### Excerpted records

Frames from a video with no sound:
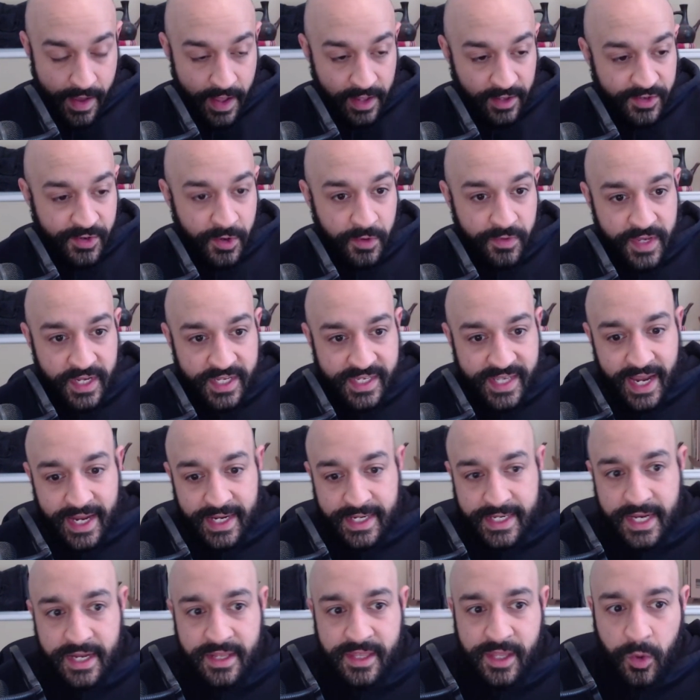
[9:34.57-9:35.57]
And so, this
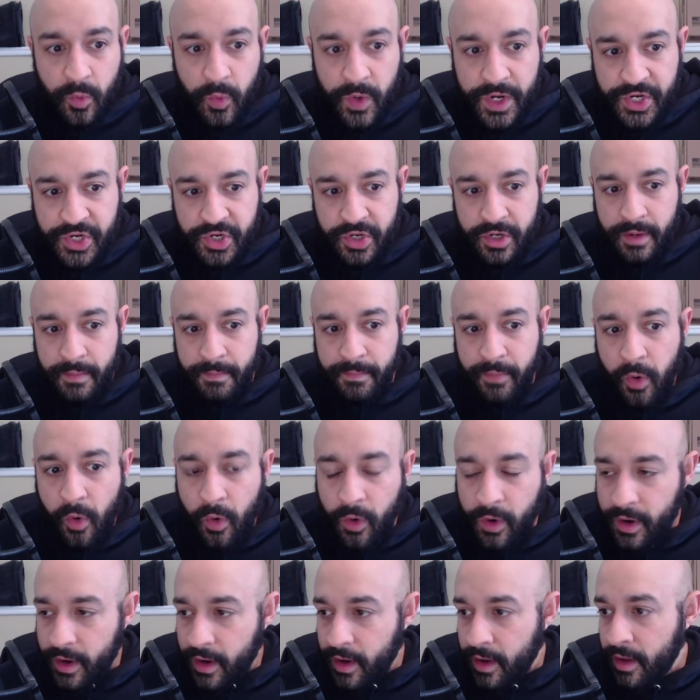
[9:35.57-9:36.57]
idea that we should
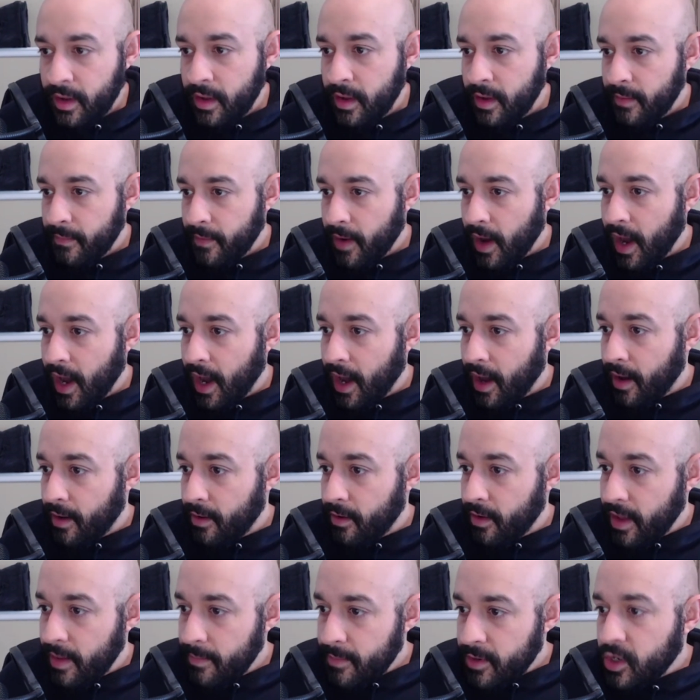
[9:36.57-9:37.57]
import
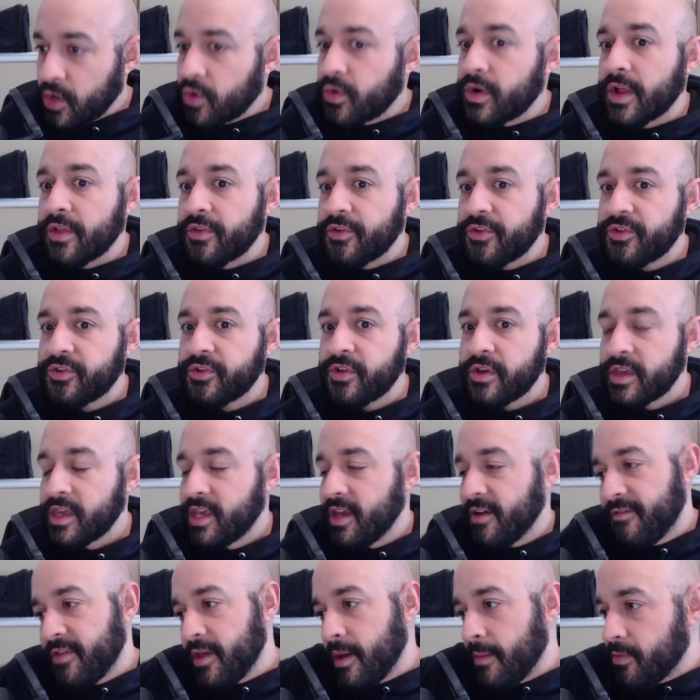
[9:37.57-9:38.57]
uh, immigrants,
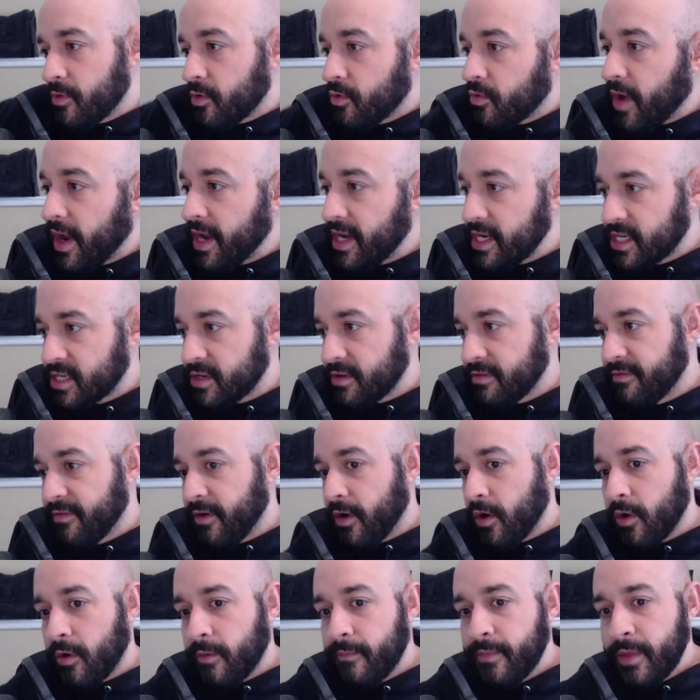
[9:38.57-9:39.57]
give them the right to
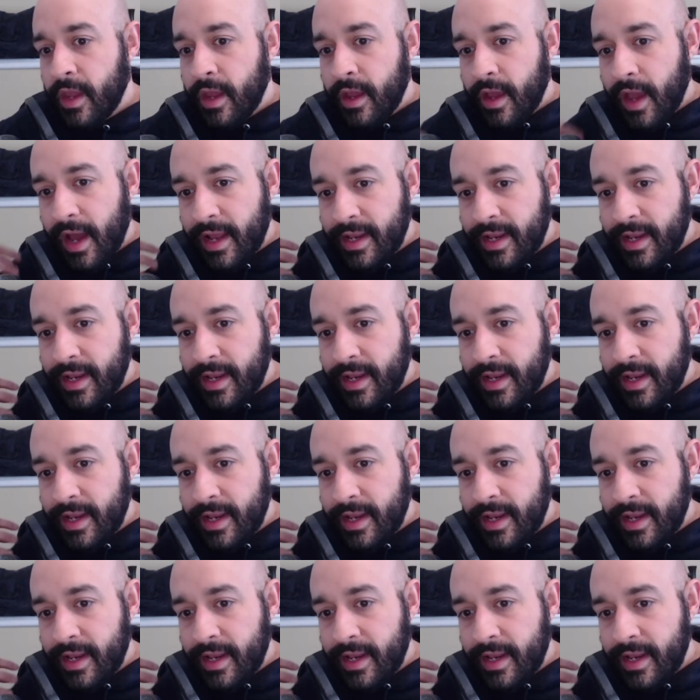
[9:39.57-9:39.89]
vote,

### Requirement
Only the pictures should be left out; write out everything else in the records exactly.

### Exercise solution
Frames from a video with no sound:
[9:34.57-9:35.57]
And so, this
[9:35.57-9:36.57]
idea that we should
[9:36.57-9:37.57]
import
[9:37.57-9:38.57]
uh, immigrants,
[9:38.57-9:39.57]
give them the right to
[9:39.57-9:39.89]
vote,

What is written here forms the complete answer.